» **Goal of the exercise**: Exact copy, no pictures: set down every entry below as written.

Stored items:
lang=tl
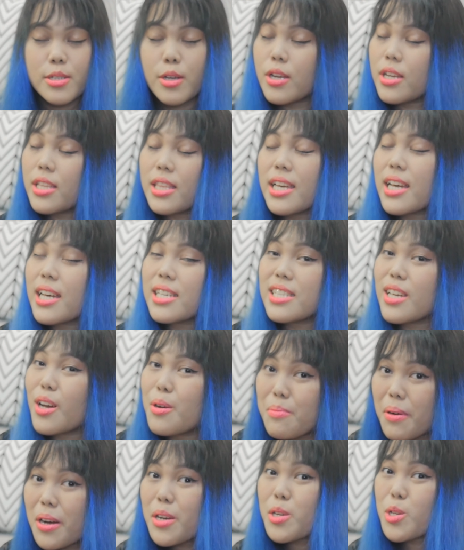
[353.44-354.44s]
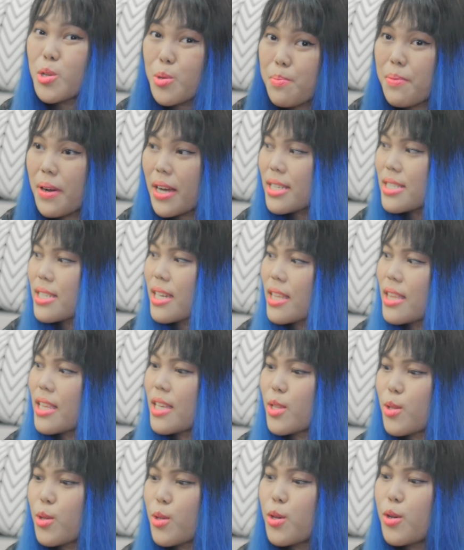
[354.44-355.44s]
Sir, hindi kasi ako ma-queue
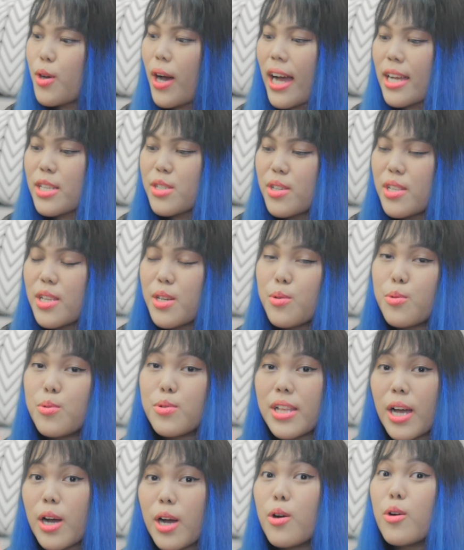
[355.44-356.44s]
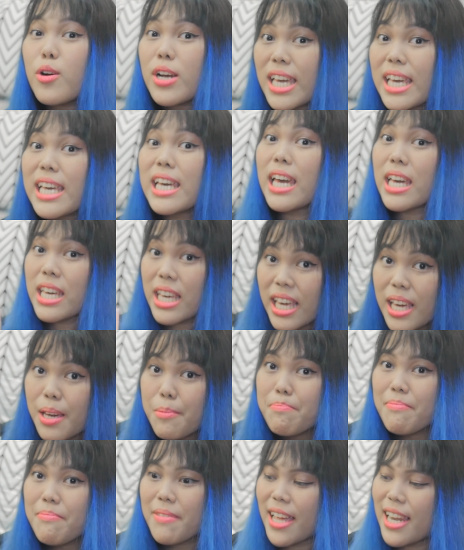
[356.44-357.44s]
basket. Ito yung actually una kong
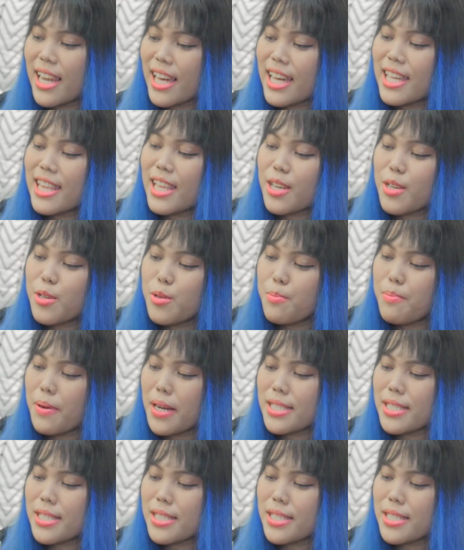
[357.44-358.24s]
ikikip talaga na queue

» **Answer to this task**:
lang=tl
[353.44-354.44s]
[354.44-355.44s]
Sir, hindi kasi ako ma-queue
[355.44-356.44s]
[356.44-357.44s]
basket. Ito yung actually una kong
[357.44-358.24s]
ikikip talaga na queue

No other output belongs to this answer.